Thank you so much! I plan on visiting my ancestral homeland (Messina) next year with my mother. I will definitely fit Malta into the schedule.

I will keep you updated with this.

As far as the girls go, I honestly don't care if they're hot. I just want a nice girl that comes from a good family and will be a good mother to our children.

Thanks again!

Winston wrote:I dont understand. How does being Mormon give you italian citizenship? Isnt Mormonism connected to Utah, not Italy?

Also what convinced you to become Mormon? I ask Mormon missionaries this question and all they reply with is something vague like: "it felt like the truth, it felt right" etc. Thats so subjective and doesnt say much. Anyone can say that about any religion. They claim that the true gospel is something you can feel and you dont need proof for it. Geez i wonder how they are able to convert people with that kind of argument. Lol


Winston, my genealogical findings will allow me to become an Italian citizen. Basically, it was luck: my great-grandfather immigrated here from Italy and was not naturalized before my grandfather was born. Total luck. But I found this because you get free access to tons of sites like Ancestry through the Mormon church once you become a member.

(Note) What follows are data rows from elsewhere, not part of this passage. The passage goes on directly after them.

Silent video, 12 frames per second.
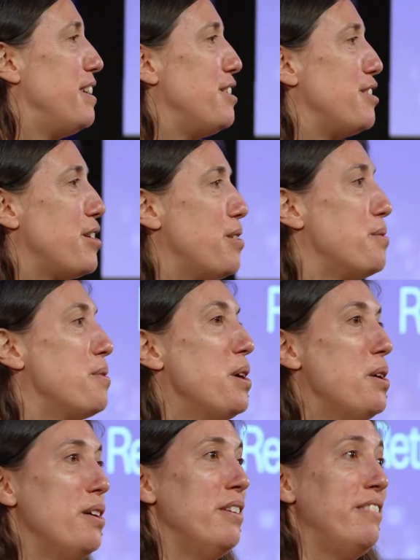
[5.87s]
So
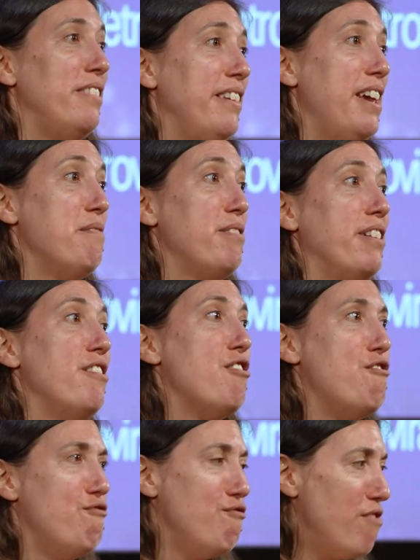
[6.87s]
today I'm going
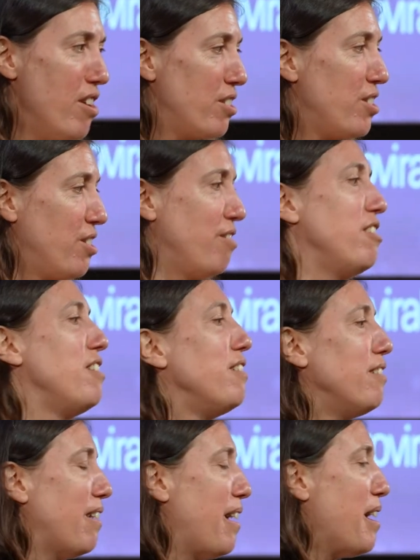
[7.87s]
to rush
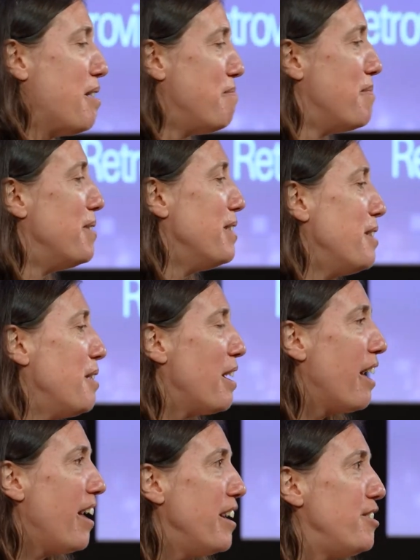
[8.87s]
through
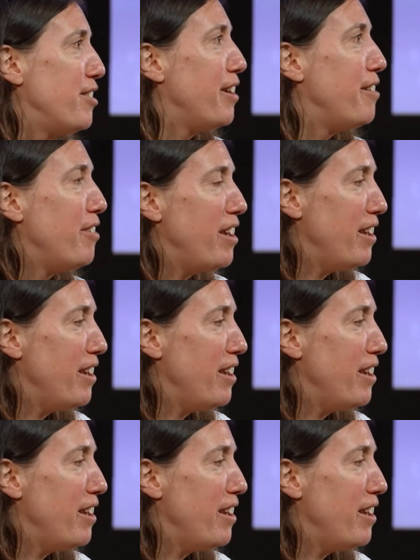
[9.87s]
HIV.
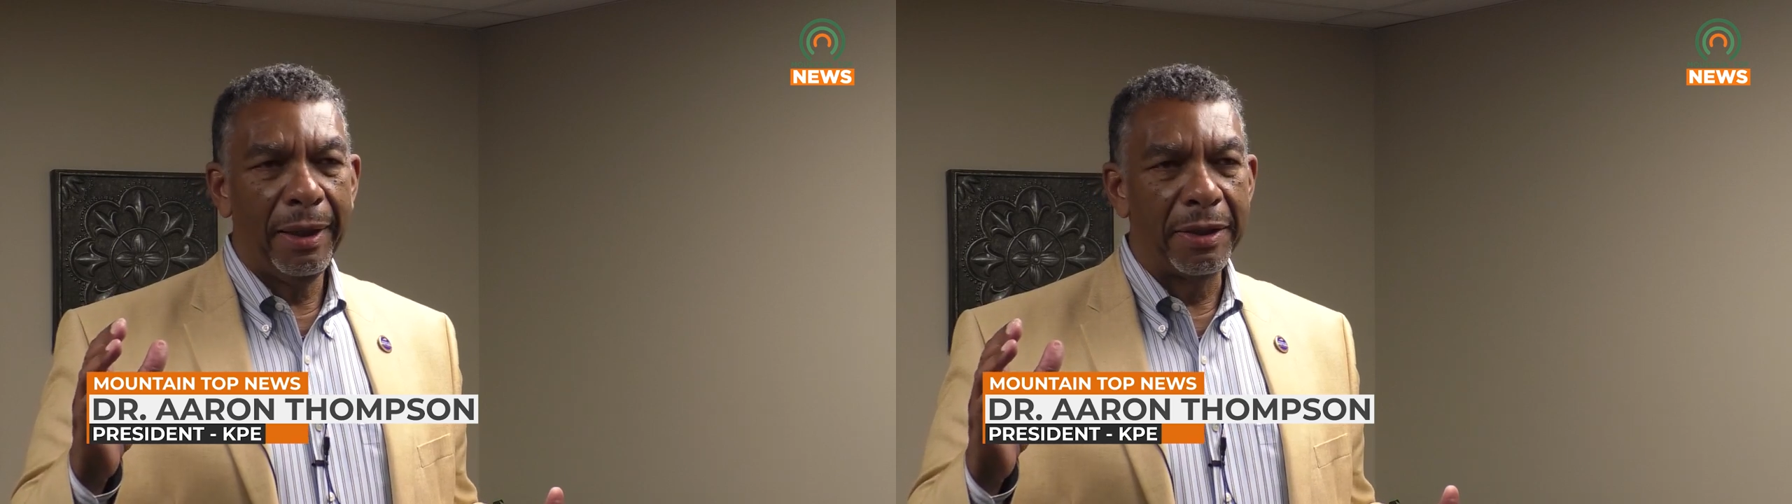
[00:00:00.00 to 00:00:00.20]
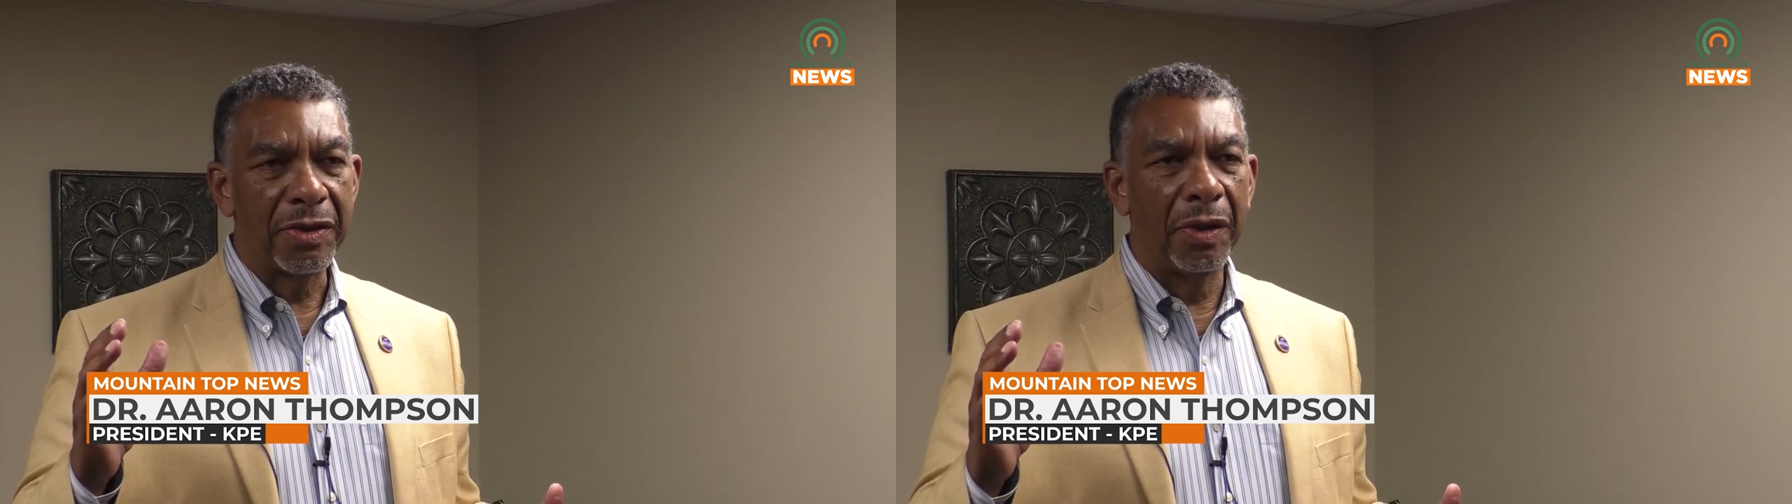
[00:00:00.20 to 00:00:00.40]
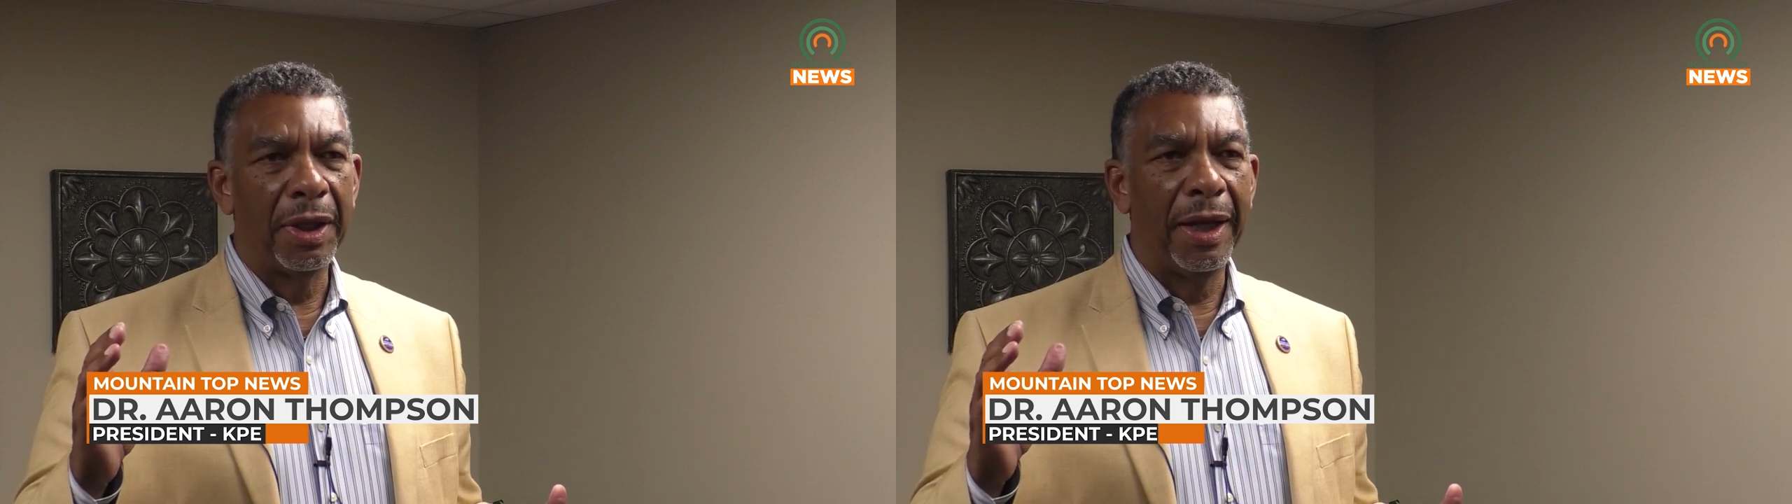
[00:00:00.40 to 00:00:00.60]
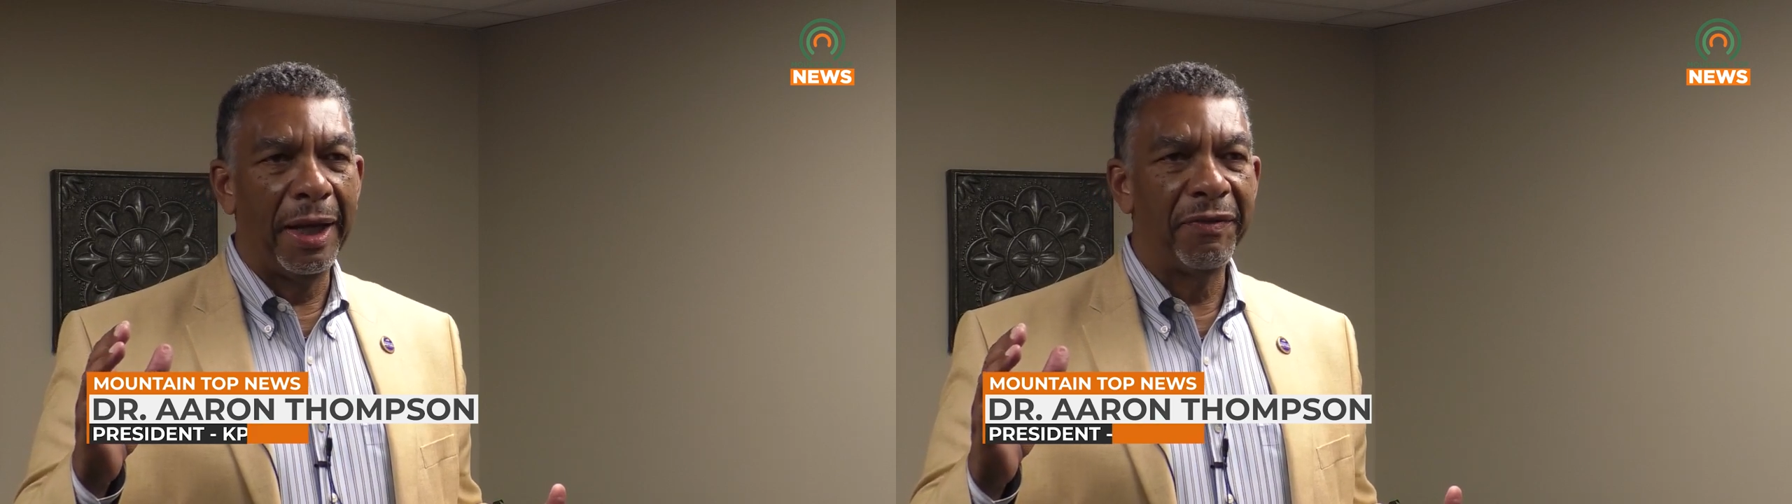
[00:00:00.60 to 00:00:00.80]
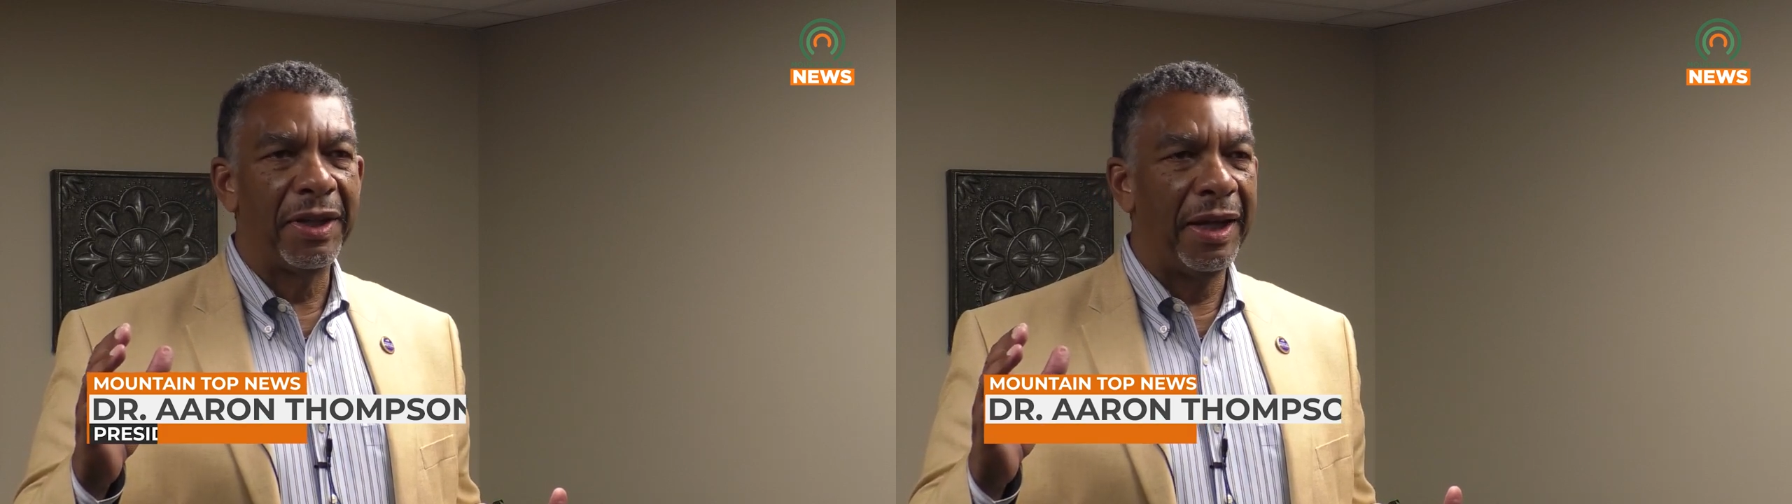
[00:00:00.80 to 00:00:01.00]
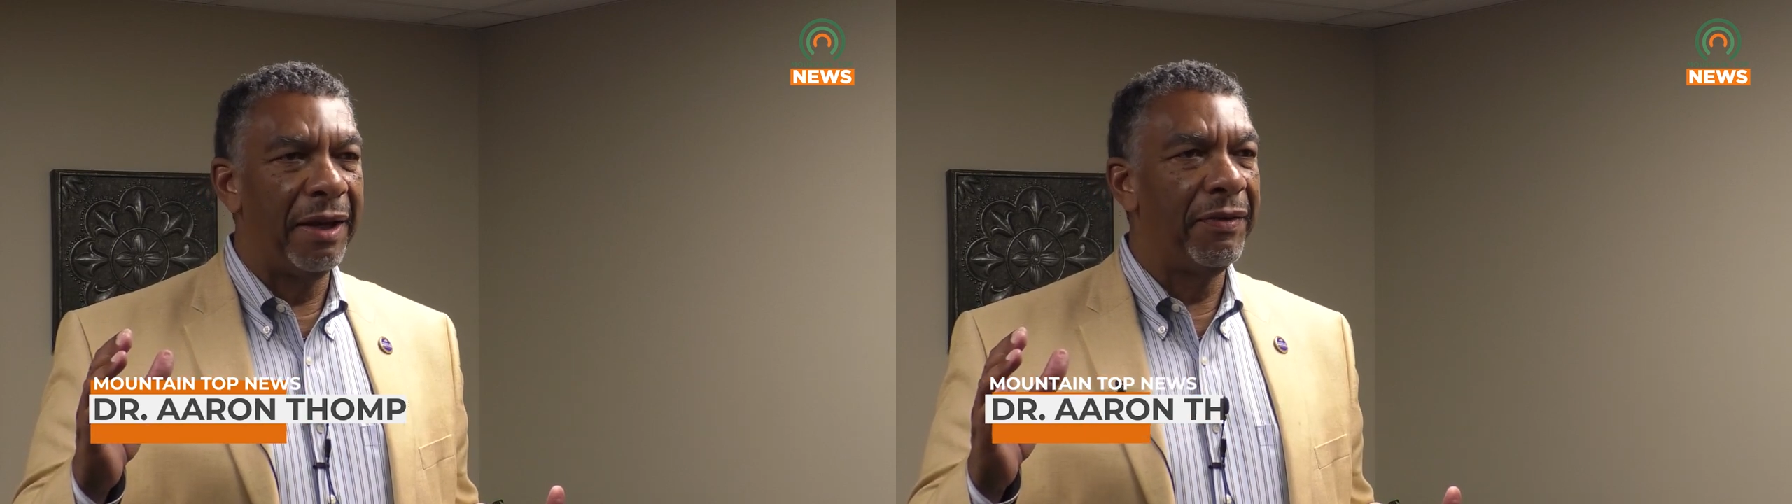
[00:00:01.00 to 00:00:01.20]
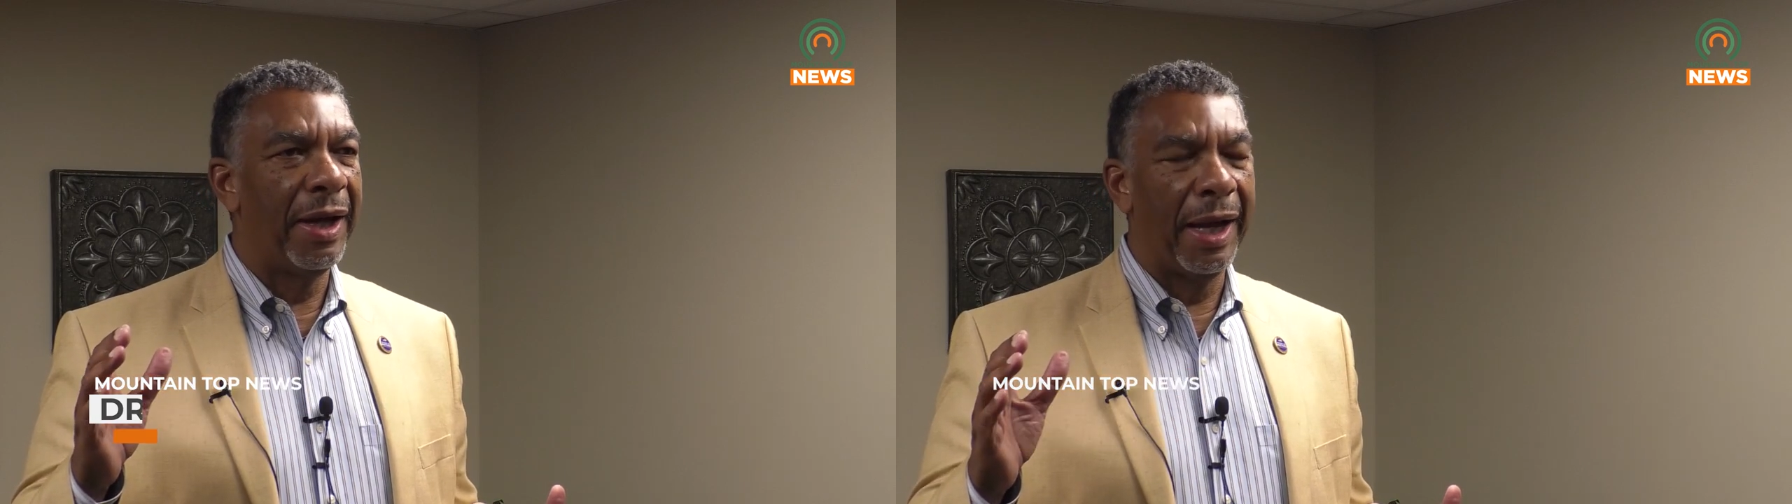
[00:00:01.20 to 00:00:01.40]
it's going to have to have a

Personally, I converted because of the community aspect. I was also told that Mormon women were better than average American women (which I am quickly finding to not be true...though they do have a veneer of friendliness, they are actually even poor picky and can be nastier than regular American women).

Also, they do strongly encourage family values (hence, the genealogy) and this has made me MUCH closer with my family. My family tells me that I've become a more patient, tolerant, and accepting person since converting.

So I've gotten a ton of benefits from becoming Mormon. However, I will say that the actual text still makes no sense to me and is quite difficult to get through.